Monday, February 15, 2010
Where Do They Come Up With This Stuff?
Republicans, in particular, have been pushing to allow the sale of health insurance across state lines; this is unlikely to help much with insurance rates, except possibly briefly. New York City is a good example of what forces are at work pressuring the pricing of health insurance. When I sold health insurance in the early 1990’s an extremely comprehensive and generous major medical and hospitalization policy from a major insurance company could be purchased for less than $100 a month---if you were young and healthy. When New York instituted community rating laws that stopped companies from turning you down or charging you higher premiums because of health problems---anyone could buy a policy---but the cost doubled---and has been growing ever since.

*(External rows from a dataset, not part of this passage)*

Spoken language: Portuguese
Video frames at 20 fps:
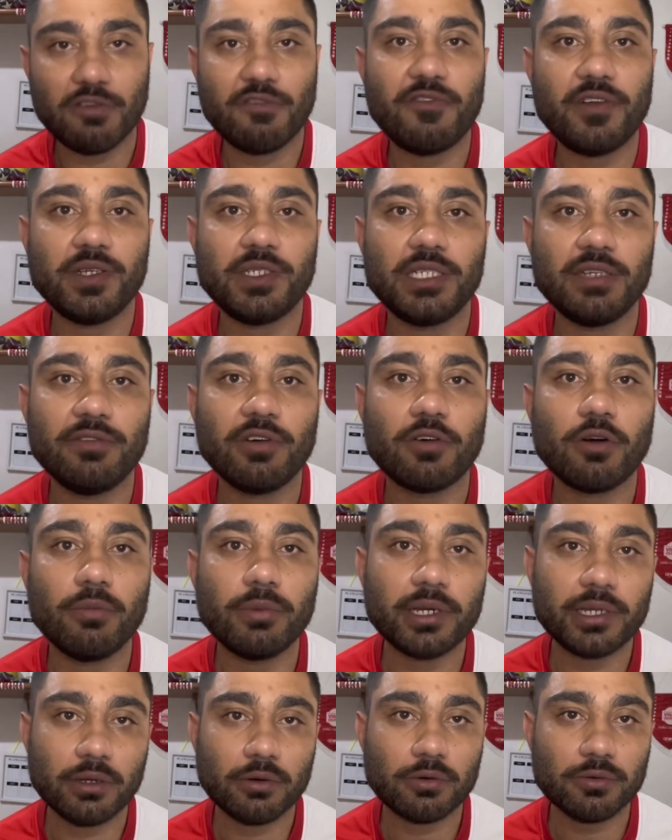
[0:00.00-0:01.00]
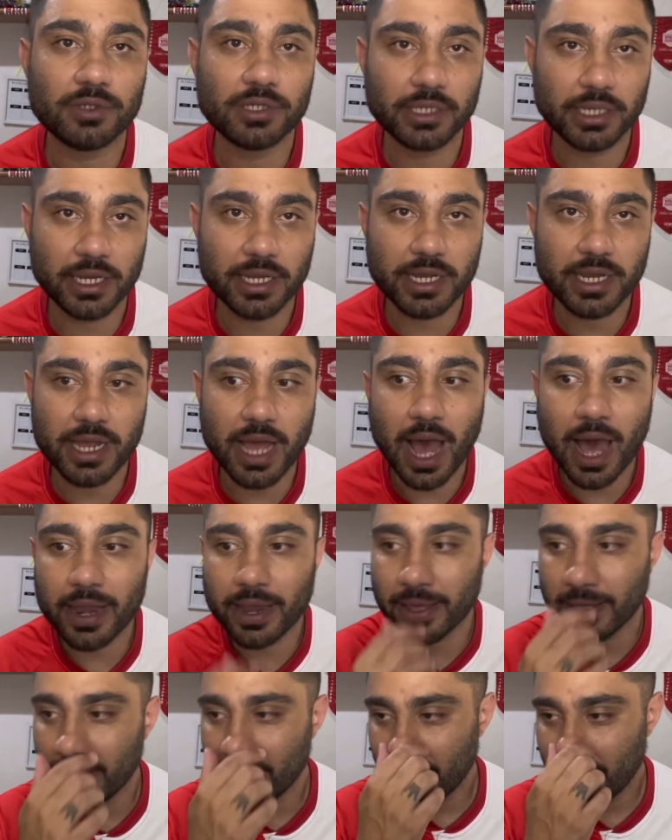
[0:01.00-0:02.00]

ofensiva, como que não conseguia criar, né?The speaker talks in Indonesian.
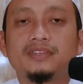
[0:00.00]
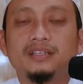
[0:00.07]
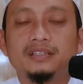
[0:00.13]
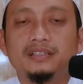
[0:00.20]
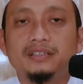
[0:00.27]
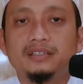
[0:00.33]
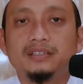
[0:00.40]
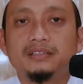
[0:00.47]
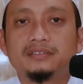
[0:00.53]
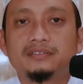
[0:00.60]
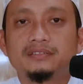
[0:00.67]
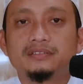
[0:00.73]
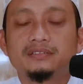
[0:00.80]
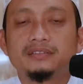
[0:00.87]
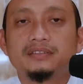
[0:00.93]
uh,
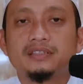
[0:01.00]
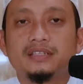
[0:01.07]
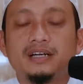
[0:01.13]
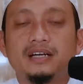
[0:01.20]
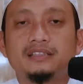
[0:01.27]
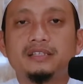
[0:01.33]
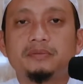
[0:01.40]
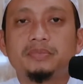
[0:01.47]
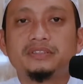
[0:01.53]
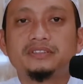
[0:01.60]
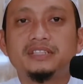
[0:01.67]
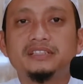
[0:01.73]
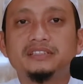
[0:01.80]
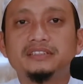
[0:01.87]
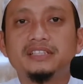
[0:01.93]
ada
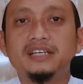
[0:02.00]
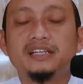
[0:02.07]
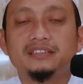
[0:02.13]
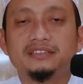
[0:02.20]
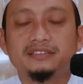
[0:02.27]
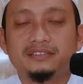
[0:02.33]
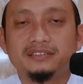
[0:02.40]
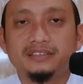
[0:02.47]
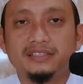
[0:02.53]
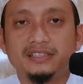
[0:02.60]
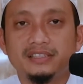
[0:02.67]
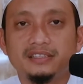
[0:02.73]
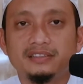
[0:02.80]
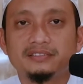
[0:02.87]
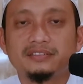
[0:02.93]
perjanjian ya
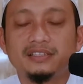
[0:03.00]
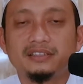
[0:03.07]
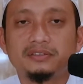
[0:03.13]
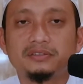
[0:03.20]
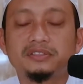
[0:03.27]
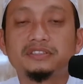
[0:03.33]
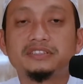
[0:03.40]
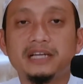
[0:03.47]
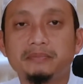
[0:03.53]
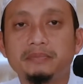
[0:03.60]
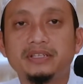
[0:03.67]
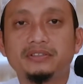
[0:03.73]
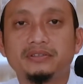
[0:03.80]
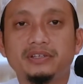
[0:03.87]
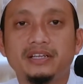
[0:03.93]
atau
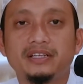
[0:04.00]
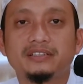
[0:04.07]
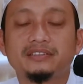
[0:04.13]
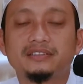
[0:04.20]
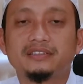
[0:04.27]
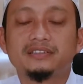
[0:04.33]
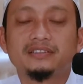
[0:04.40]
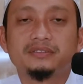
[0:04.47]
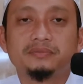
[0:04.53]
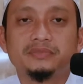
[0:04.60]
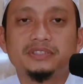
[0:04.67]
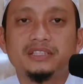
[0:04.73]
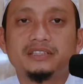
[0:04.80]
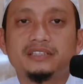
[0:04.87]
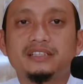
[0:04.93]
dijamin oleh
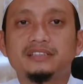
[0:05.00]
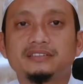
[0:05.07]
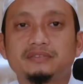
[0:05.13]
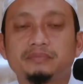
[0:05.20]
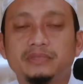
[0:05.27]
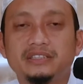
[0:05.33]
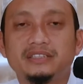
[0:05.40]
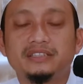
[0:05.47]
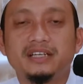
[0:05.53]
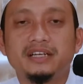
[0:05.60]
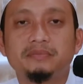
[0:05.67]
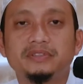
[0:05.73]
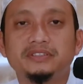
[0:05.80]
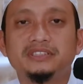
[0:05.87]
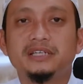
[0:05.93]
misalkan Madinah
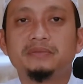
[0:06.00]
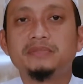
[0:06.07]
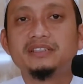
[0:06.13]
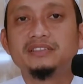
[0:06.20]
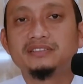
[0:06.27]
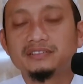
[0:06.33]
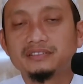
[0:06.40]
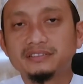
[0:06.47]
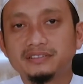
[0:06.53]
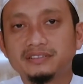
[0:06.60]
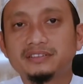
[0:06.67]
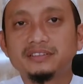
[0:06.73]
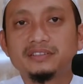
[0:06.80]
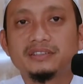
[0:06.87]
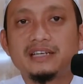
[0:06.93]
menjamin
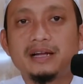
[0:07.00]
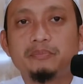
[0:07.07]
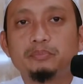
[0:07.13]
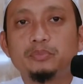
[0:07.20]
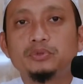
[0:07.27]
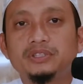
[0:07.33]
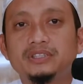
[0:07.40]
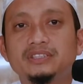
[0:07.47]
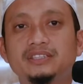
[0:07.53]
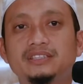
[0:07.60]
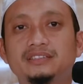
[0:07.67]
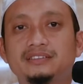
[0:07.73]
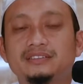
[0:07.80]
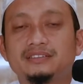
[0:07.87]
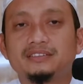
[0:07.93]
kampung
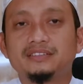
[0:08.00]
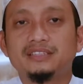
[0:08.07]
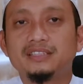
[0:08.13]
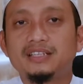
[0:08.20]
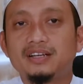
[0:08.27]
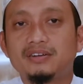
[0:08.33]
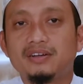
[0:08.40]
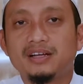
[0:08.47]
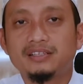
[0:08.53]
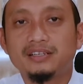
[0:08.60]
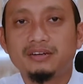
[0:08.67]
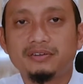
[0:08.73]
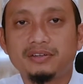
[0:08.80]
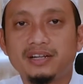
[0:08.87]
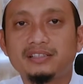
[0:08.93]
ini. Jadi kalau
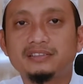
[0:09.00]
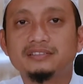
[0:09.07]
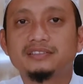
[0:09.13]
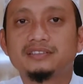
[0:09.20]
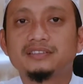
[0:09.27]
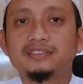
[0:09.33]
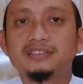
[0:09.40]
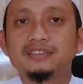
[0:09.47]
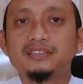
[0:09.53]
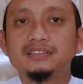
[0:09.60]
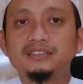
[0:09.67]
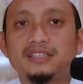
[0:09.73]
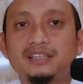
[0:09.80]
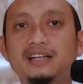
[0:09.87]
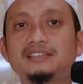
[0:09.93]
ada orang
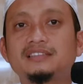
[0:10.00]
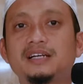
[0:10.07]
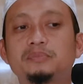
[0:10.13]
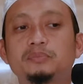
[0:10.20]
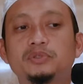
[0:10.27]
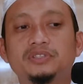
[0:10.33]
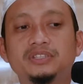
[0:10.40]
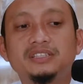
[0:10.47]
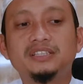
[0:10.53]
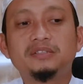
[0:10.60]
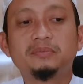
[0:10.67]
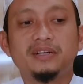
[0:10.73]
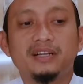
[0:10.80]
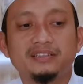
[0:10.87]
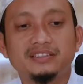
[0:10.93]
menyerang kampung ini
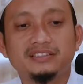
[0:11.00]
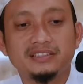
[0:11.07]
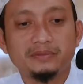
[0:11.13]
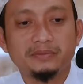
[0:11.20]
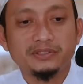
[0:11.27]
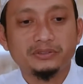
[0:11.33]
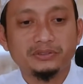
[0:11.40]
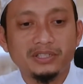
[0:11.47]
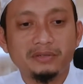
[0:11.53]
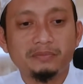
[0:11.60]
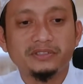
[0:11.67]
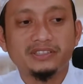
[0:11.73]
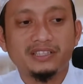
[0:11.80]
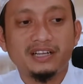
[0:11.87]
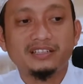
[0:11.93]
berarti sama juga
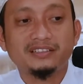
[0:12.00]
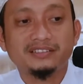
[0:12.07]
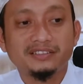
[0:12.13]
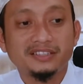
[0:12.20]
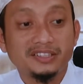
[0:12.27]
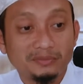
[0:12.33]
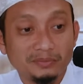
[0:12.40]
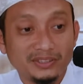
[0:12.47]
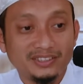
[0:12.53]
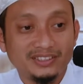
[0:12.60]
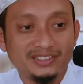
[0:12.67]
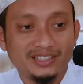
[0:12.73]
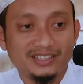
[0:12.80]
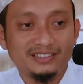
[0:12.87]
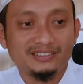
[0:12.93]
menyerang
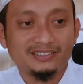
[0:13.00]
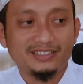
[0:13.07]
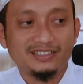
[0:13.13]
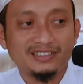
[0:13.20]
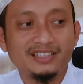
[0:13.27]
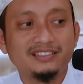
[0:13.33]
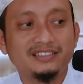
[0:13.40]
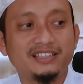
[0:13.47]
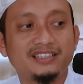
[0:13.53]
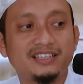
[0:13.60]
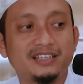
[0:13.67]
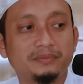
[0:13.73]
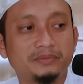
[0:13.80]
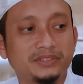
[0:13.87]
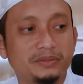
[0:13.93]
Madinah karena dia
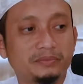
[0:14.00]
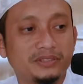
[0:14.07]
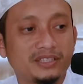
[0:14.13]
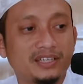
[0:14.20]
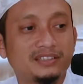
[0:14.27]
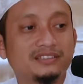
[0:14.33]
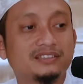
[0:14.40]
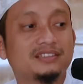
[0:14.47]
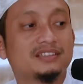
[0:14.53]
dalam jaminan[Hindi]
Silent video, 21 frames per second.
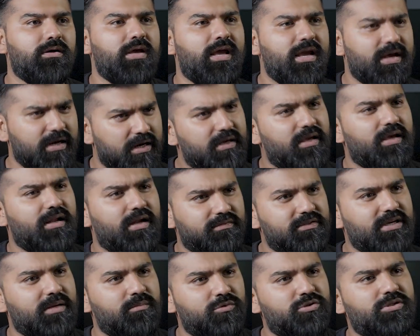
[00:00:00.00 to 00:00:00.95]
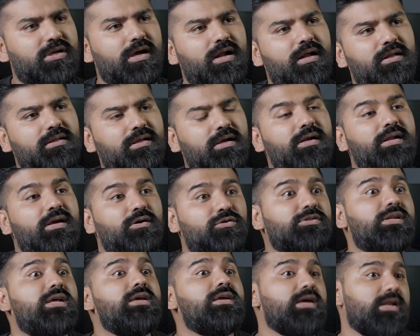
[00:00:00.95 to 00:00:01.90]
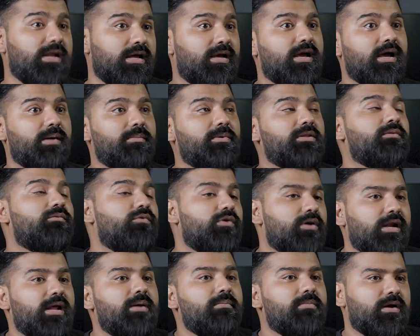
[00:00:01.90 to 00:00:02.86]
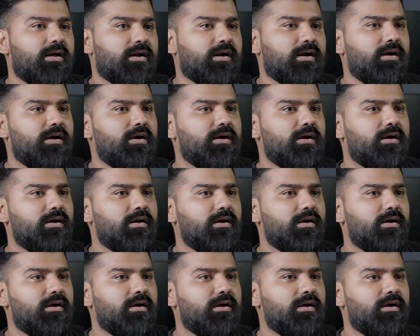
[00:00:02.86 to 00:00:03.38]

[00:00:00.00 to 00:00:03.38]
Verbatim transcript: इंग्लैंड के खिलाफ जान मुझके हारा था इंडिया उसने ये लिखा है मतलब वो क्लेम कर रहा हैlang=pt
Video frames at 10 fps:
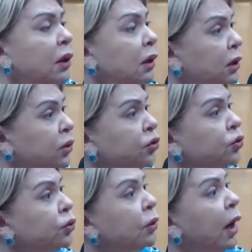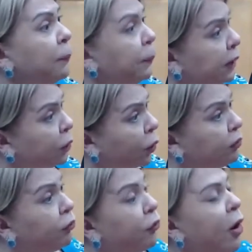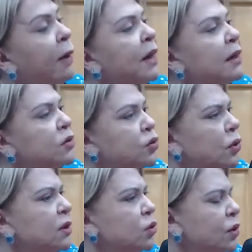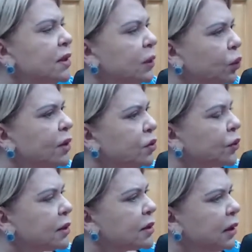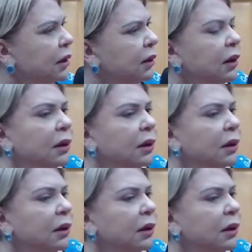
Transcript: isso ampliou e formalizou as suas atuações, né?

In the late 1990’s a small employer group policy that offered similar benefits cost near $300. For an individual, but the same policy cost about $90 an individual for the same client---for their office staff in Utah. The reason is Utah had less restrictions on the policy standards than NY and because health care costs were significantly lower in Utah.
If the government now allows companies to sell anywhere--- their benefits and restrictions will need to conform to the most demanding and restrictive states. Eventually the costs for those policies will rise to the average cost faced by all the other insurers serving that locale. All this will accomplish is that costs, and then rates, will rise in the cheaper states, unless they continue to restrict benefits and separate costs for those states. If they do, then there will be no benefit to this, as the costs will be raised in the expensive states and remain lower in the cheaper states---just like they are now. This is what happens now as many health insurers are serving numerous states already.
The only way to control insurance costs and medical inflation is to really reform health care. Assuring coverage for every adult and child was a start that makes the system work for everyone---but does not control costs. Mandating cost controls and lower fees by limiting what insurers and Medicare pay to service providers is not an answer. That does nothing to deal with the spiraling costs the providers endure---it just allows insurance companies and the government to pay what they want---and leaves the financial pain to the systems and people that actually provide the care! Real Reform will demand new ways to look at the system and rework how it operates. It can be done and eventually, I believe, it will be done. Selling more insurance policies across state lines is not going to do it however, and it's not going to solve any of these problems.